--- Assigned task ---
Nothing but the lines from the one containing "[00:08:29.99 to 00:08:30.89]" to the end of the records that follow should be transcribed, each exactly, with the pictures left out.

*** Opening Materials provided ***

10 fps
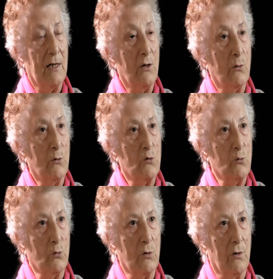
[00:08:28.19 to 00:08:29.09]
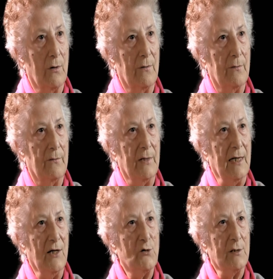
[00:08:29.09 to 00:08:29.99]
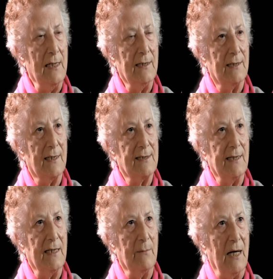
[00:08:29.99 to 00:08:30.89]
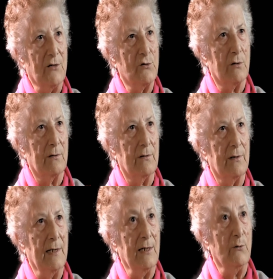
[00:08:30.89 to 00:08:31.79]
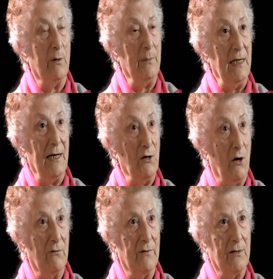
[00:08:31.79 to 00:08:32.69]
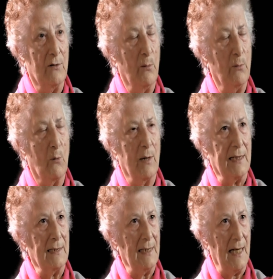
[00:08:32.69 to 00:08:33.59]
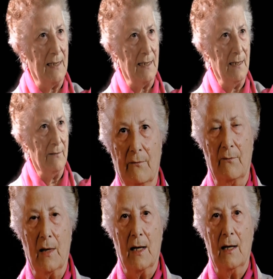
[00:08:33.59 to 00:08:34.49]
ha riconosciuto nella giornata del 7 maggio del 2009, dopo 40 anni,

*** Closing Materials provided ***

--- Exercise response ---
[00:08:29.99 to 00:08:30.89]
[00:08:30.89 to 00:08:31.79]
[00:08:31.79 to 00:08:32.69]
[00:08:32.69 to 00:08:33.59]
[00:08:33.59 to 00:08:34.49]
ha riconosciuto nella giornata del 7 maggio del 2009, dopo 40 anni,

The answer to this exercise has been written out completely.